**What you should do:**
In your reply, repeat every entry exactly and skip over each picture.

*** Block opens ***

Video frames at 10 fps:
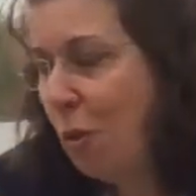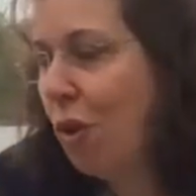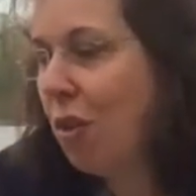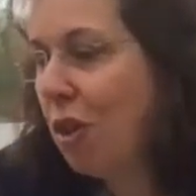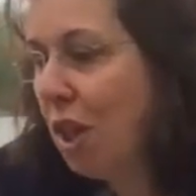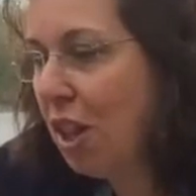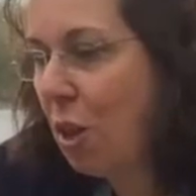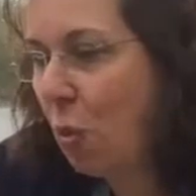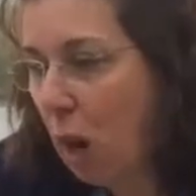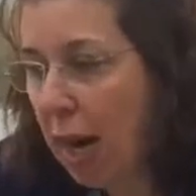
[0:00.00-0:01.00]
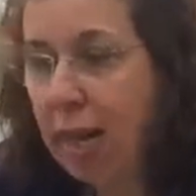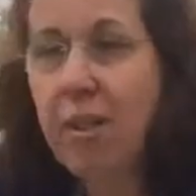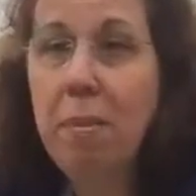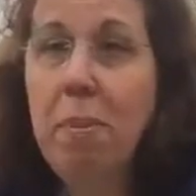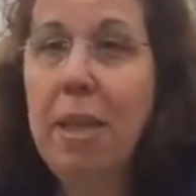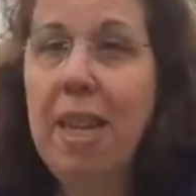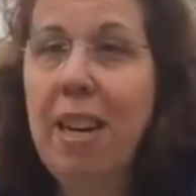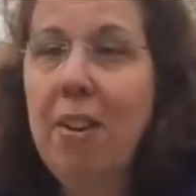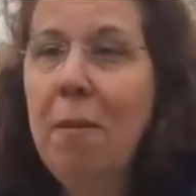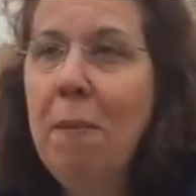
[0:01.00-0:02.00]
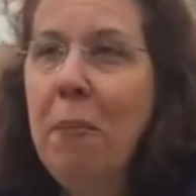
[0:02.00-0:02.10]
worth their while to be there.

*** Block closes ***

**Solved exercise:**
Video frames at 10 fps:
[0:00.00-0:01.00]
[0:01.00-0:02.00]
[0:02.00-0:02.10]
worth their while to be there.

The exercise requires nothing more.